We watched uniformed men and woman go through their Pekiti exercises with sticks in a mock duel with grand masters Army Technical Sergeant Tap Prado and Police Chief Inspector Serafin F. Petalio II, assisted by Police Chief Inspector Harold P. Depositar and PO2 Leo Pete Manongdo. Pekiti Tirsia Kali is a type of martial art: graceful yet deadly, its purpose is to attack and second to defend. It is based on Filipino dance steps. Slow at first, than taunting and swift, it is an indigenous fighting method native to Panay Island 1,500 years ago. The Tortal family claims ownership of this art of self-protection and aggressive combat popular among FBI students in America, Europe (including Sweden, Norway, Germany and other countries) plus five South American countries. It is taught by foreign-based Grandmaster Tuhon Leo T. Gaje Jr. and his worldwide disciples of different races. Pekiti Tirsia Kali has been featured in the documentary Fight Quest on the National Geographic and Discovery TV channels. Yet unfortunately, it is less known in our country. Grandmaster Gaje stresses: “The practical use of counter-offense techniques against impact and edged weapons has always been the focus of Pekiti Tirsia Kali training.” A skilled knife fighter or empty-handed combat does not rely on muscle power, but timing and coordination: 1-2-3-1, 1-2-3-2, cross-line footwork, attack, tap and cover. All the while PO1 Maricel inspected and felt our surroundings, using his “third eye.” “There’s a man following SPO4 Paguntalan as tall as him, it could be his father who just died.”
After exercises a prayer ritual found the men huddled in silence.
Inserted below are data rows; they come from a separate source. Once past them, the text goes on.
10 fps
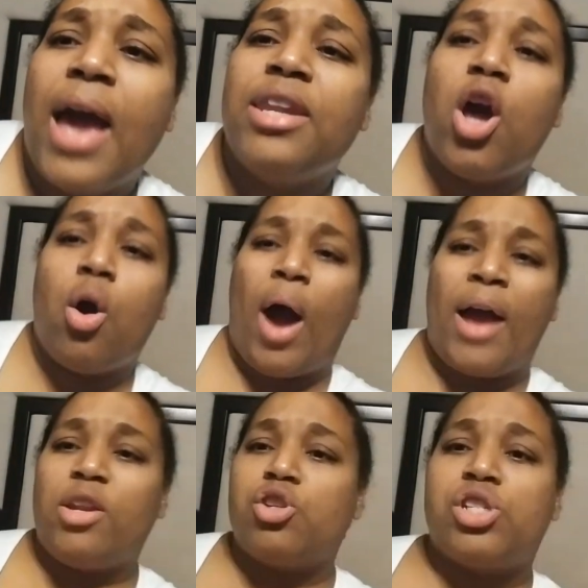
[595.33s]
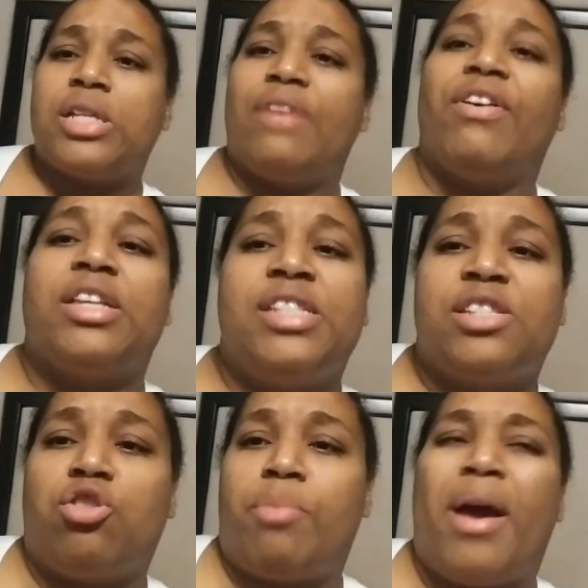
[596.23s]
And no, I know she's not fucking
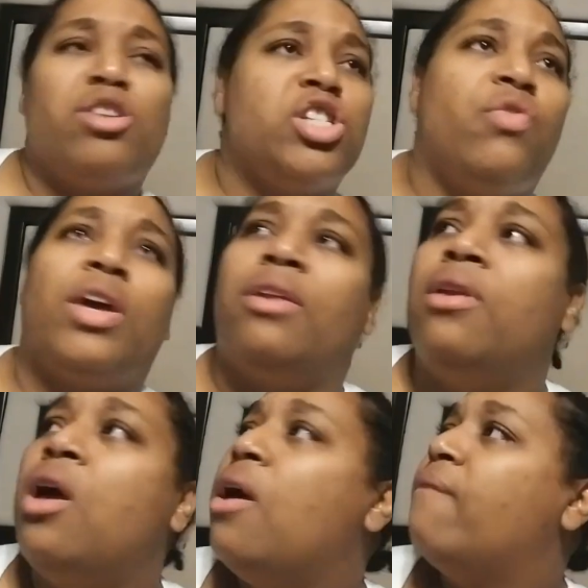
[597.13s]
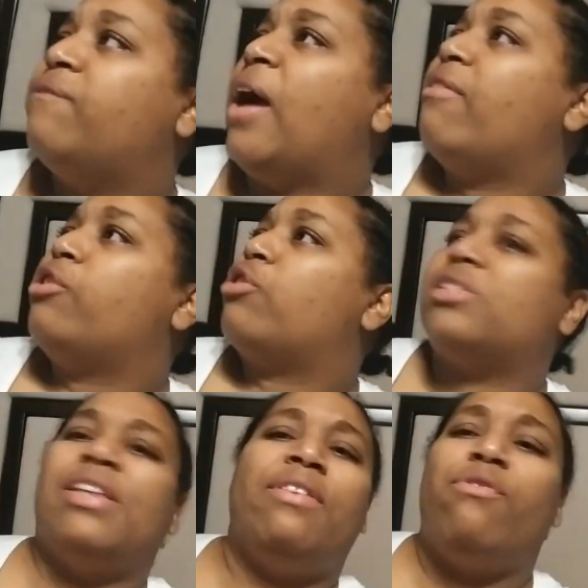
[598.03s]
600 pounds. She's fucking
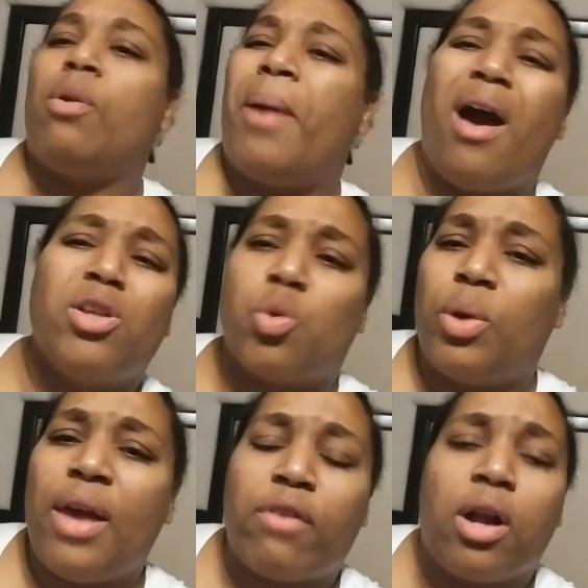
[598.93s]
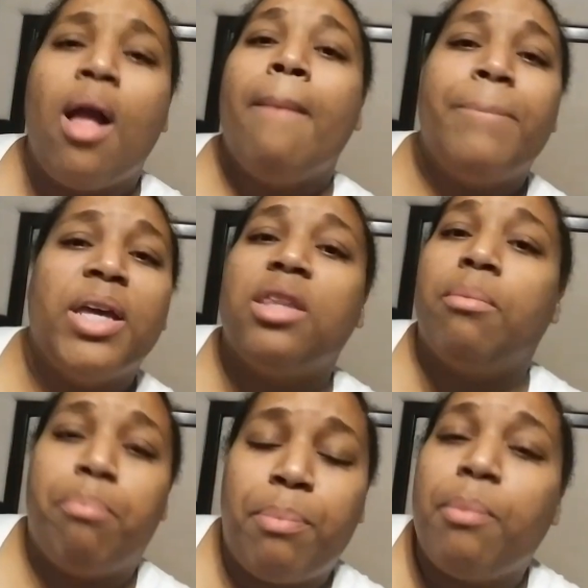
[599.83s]
574 pounds or whatever. But
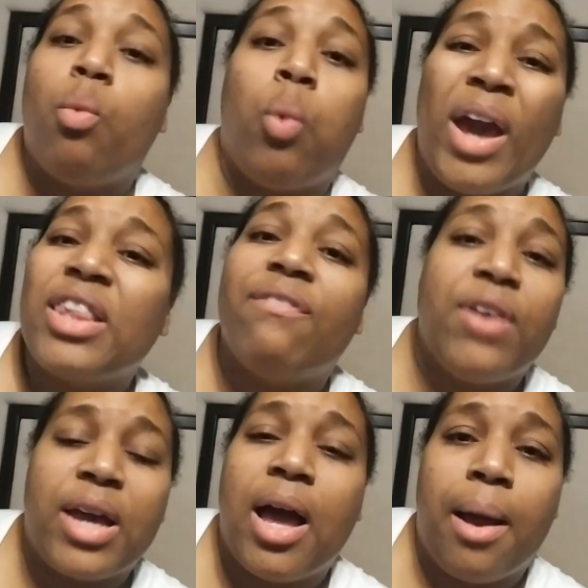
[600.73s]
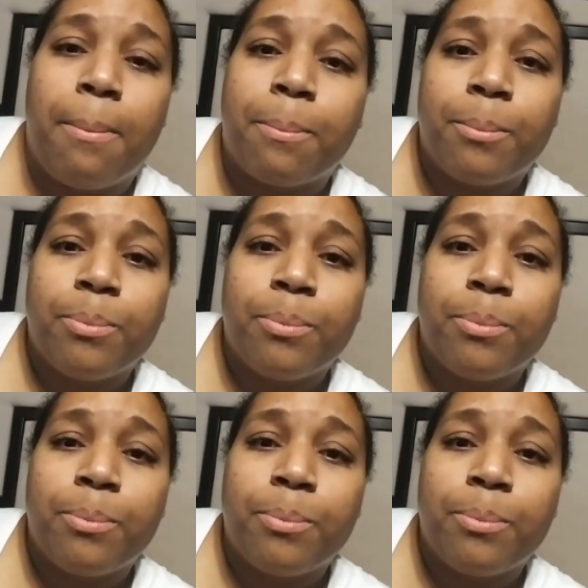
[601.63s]
wake the fuck up.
Then picture-taking, posing, kneeling… Maricel stood still in my khaki and white T-shirt to replace her police uniform (of course, before our boat ride) while Guila joked, “Oh gads, my knees are locked together. I can’t get up from crouching for this picture.” Two men lifted Guila as we laughed ourselves to tears.
It was getting dark and only 10 people fit in the orange rubber boat at a time. Improvised stairs were carved into the
ground for a shortcut downhill. My blouse tore in two areas from the thorns. “If you think you look good in front look at your stained behind,” said Guila chuckling.
The challenging sea howled, inviting us to sit on the rocks as we waited for the Recon men. We obliged, dangling our feet in the cold water. Already very sweaty, many decided to jump into the not-so-salty water, including me. Anyway, I’d take a bath by the shallow hand-pump I saw at headquarters surrounded by nipa walls built just like in the movie South Pacific. (I recall Mitzi Gaynor, who must be 95 now, singing “I’m gonna wash that man right out of my hair.”)
Finally we caught sight of our lifeline to civilization. Our commander said, “Girls first into the boat.” Arriving at the Ternate beach, we jumped into the water no choice! and found out that the beach is dangerous and deceiving, shallow giving way to sudden depth. After several splashes we walked directly to the bathing enclosure. Shampoo, conditioner, Ivory Soap. Guila couldn’t believe I had brought my cosmetic and overnight bag and for modesty wrapped a malong around myself over my clothes! A strong army Sergeant jumped out the water and two anti-terrorism police chief inspectors poured water over me and finally themselves while Guila and Maricel laughed while watching Guila with glee and puzzlement at herself for what she had first experienced ever, and PO1 Gomez quiet as usual, having no recourse but to obey.
Researchers and warriors must adjust to many circumstances, dedicating every moment to discovering and learning, becoming local active participants regardless of their surroundings But it surely helps to have a good-humored friend like Guila Maramba willing to have fun (and who now calls me an ex-friend).